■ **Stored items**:
......
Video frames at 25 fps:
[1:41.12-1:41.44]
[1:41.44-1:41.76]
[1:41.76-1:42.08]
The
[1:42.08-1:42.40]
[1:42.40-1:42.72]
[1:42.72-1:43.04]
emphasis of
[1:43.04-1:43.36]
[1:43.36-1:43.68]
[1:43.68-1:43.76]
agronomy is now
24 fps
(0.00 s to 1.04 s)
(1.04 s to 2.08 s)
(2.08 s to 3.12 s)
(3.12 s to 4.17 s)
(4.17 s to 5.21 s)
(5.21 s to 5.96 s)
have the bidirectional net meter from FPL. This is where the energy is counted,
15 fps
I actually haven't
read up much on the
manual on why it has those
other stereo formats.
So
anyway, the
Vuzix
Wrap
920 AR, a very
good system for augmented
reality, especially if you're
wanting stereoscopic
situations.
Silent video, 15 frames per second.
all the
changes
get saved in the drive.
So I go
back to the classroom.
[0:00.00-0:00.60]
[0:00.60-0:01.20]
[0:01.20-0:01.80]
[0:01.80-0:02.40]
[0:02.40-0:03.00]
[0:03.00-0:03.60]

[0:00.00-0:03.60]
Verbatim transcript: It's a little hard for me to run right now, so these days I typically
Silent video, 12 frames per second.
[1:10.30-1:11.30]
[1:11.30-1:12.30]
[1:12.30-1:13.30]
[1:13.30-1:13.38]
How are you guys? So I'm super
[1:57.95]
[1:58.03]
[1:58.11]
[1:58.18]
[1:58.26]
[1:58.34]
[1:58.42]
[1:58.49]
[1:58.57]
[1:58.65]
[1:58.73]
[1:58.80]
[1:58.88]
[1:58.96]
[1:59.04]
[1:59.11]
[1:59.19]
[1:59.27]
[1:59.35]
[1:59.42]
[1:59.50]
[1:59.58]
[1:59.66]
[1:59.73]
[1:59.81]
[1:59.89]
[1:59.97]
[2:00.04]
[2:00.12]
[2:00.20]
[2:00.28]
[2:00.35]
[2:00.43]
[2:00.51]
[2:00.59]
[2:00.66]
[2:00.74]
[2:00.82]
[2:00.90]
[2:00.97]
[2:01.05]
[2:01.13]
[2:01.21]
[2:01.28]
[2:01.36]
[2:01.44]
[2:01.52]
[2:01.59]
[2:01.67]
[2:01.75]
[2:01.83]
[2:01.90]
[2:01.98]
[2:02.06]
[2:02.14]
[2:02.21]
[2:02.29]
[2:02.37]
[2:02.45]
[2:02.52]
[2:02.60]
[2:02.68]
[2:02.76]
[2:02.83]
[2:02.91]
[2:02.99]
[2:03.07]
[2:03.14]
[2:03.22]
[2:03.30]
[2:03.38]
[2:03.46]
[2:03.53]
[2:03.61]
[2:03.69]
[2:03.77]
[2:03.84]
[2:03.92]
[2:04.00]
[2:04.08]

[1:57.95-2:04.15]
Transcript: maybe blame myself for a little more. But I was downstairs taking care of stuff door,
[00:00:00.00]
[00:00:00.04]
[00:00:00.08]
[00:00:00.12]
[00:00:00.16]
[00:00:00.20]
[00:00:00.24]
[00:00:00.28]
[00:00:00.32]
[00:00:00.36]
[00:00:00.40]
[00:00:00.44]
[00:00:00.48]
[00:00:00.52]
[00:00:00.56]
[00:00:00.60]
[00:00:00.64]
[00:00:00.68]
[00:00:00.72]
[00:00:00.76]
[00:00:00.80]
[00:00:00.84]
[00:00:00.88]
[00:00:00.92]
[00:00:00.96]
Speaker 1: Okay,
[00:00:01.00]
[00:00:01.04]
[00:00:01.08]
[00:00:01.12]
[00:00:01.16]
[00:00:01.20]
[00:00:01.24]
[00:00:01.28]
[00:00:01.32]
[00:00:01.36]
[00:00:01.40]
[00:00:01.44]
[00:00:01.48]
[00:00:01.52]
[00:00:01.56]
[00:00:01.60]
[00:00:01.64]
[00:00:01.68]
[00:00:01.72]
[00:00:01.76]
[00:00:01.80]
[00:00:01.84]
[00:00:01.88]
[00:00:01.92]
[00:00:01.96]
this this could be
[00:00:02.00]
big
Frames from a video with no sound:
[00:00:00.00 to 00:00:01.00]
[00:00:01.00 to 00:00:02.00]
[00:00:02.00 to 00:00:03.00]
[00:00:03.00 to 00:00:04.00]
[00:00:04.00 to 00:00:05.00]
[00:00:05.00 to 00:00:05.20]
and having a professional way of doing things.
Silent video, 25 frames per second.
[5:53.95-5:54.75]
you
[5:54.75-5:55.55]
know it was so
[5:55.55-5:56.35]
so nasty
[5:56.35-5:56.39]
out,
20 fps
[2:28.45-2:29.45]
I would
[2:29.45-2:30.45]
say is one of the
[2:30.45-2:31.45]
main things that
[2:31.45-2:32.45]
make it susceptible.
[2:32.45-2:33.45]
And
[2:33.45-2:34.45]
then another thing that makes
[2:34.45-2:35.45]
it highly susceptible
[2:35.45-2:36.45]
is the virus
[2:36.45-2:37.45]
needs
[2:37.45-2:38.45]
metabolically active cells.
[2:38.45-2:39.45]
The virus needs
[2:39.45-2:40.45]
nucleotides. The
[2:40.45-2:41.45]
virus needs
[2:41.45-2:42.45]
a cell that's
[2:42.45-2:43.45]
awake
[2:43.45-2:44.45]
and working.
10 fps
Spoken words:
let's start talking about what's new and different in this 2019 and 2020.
......
■ **Exercise directions**:
Reproduce all the records. Keep them exact, please.

■ **Completed task**:
Video frames at 25 fps:
[1:41.12-1:41.44]
[1:41.44-1:41.76]
[1:41.76-1:42.08]
The
[1:42.08-1:42.40]
[1:42.40-1:42.72]
[1:42.72-1:43.04]
emphasis of
[1:43.04-1:43.36]
[1:43.36-1:43.68]
[1:43.68-1:43.76]
agronomy is now
24 fps
(0.00 s to 1.04 s)
(1.04 s to 2.08 s)
(2.08 s to 3.12 s)
(3.12 s to 4.17 s)
(4.17 s to 5.21 s)
(5.21 s to 5.96 s)
have the bidirectional net meter from FPL. This is where the energy is counted,
15 fps
I actually haven't
read up much on the
manual on why it has those
other stereo formats.
So
anyway, the
Vuzix
Wrap
920 AR, a very
good system for augmented
reality, especially if you're
wanting stereoscopic
situations.
Silent video, 15 frames per second.
all the
changes
get saved in the drive.
So I go
back to the classroom.
[0:00.00-0:00.60]
[0:00.60-0:01.20]
[0:01.20-0:01.80]
[0:01.80-0:02.40]
[0:02.40-0:03.00]
[0:03.00-0:03.60]

[0:00.00-0:03.60]
Verbatim transcript: It's a little hard for me to run right now, so these days I typically
Silent video, 12 frames per second.
[1:10.30-1:11.30]
[1:11.30-1:12.30]
[1:12.30-1:13.30]
[1:13.30-1:13.38]
How are you guys? So I'm super
[1:57.95]
[1:58.03]
[1:58.11]
[1:58.18]
[1:58.26]
[1:58.34]
[1:58.42]
[1:58.49]
[1:58.57]
[1:58.65]
[1:58.73]
[1:58.80]
[1:58.88]
[1:58.96]
[1:59.04]
[1:59.11]
[1:59.19]
[1:59.27]
[1:59.35]
[1:59.42]
[1:59.50]
[1:59.58]
[1:59.66]
[1:59.73]
[1:59.81]
[1:59.89]
[1:59.97]
[2:00.04]
[2:00.12]
[2:00.20]
[2:00.28]
[2:00.35]
[2:00.43]
[2:00.51]
[2:00.59]
[2:00.66]
[2:00.74]
[2:00.82]
[2:00.90]
[2:00.97]
[2:01.05]
[2:01.13]
[2:01.21]
[2:01.28]
[2:01.36]
[2:01.44]
[2:01.52]
[2:01.59]
[2:01.67]
[2:01.75]
[2:01.83]
[2:01.90]
[2:01.98]
[2:02.06]
[2:02.14]
[2:02.21]
[2:02.29]
[2:02.37]
[2:02.45]
[2:02.52]
[2:02.60]
[2:02.68]
[2:02.76]
[2:02.83]
[2:02.91]
[2:02.99]
[2:03.07]
[2:03.14]
[2:03.22]
[2:03.30]
[2:03.38]
[2:03.46]
[2:03.53]
[2:03.61]
[2:03.69]
[2:03.77]
[2:03.84]
[2:03.92]
[2:04.00]
[2:04.08]

[1:57.95-2:04.15]
Transcript: maybe blame myself for a little more. But I was downstairs taking care of stuff door,
[00:00:00.00]
[00:00:00.04]
[00:00:00.08]
[00:00:00.12]
[00:00:00.16]
[00:00:00.20]
[00:00:00.24]
[00:00:00.28]
[00:00:00.32]
[00:00:00.36]
[00:00:00.40]
[00:00:00.44]
[00:00:00.48]
[00:00:00.52]
[00:00:00.56]
[00:00:00.60]
[00:00:00.64]
[00:00:00.68]
[00:00:00.72]
[00:00:00.76]
[00:00:00.80]
[00:00:00.84]
[00:00:00.88]
[00:00:00.92]
[00:00:00.96]
Speaker 1: Okay,
[00:00:01.00]
[00:00:01.04]
[00:00:01.08]
[00:00:01.12]
[00:00:01.16]
[00:00:01.20]
[00:00:01.24]
[00:00:01.28]
[00:00:01.32]
[00:00:01.36]
[00:00:01.40]
[00:00:01.44]
[00:00:01.48]
[00:00:01.52]
[00:00:01.56]
[00:00:01.60]
[00:00:01.64]
[00:00:01.68]
[00:00:01.72]
[00:00:01.76]
[00:00:01.80]
[00:00:01.84]
[00:00:01.88]
[00:00:01.92]
[00:00:01.96]
this this could be
[00:00:02.00]
big
Frames from a video with no sound:
[00:00:00.00 to 00:00:01.00]
[00:00:01.00 to 00:00:02.00]
[00:00:02.00 to 00:00:03.00]
[00:00:03.00 to 00:00:04.00]
[00:00:04.00 to 00:00:05.00]
[00:00:05.00 to 00:00:05.20]
and having a professional way of doing things.
Silent video, 25 frames per second.
[5:53.95-5:54.75]
you
[5:54.75-5:55.55]
know it was so
[5:55.55-5:56.35]
so nasty
[5:56.35-5:56.39]
out,
20 fps
[2:28.45-2:29.45]
I would
[2:29.45-2:30.45]
say is one of the
[2:30.45-2:31.45]
main things that
[2:31.45-2:32.45]
make it susceptible.
[2:32.45-2:33.45]
And
[2:33.45-2:34.45]
then another thing that makes
[2:34.45-2:35.45]
it highly susceptible
[2:35.45-2:36.45]
is the virus
[2:36.45-2:37.45]
needs
[2:37.45-2:38.45]
metabolically active cells.
[2:38.45-2:39.45]
The virus needs
[2:39.45-2:40.45]
nucleotides. The
[2:40.45-2:41.45]
virus needs
[2:41.45-2:42.45]
a cell that's
[2:42.45-2:43.45]
awake
[2:43.45-2:44.45]
and working.
10 fps
Spoken words:
let's start talking about what's new and different in this 2019 and 2020.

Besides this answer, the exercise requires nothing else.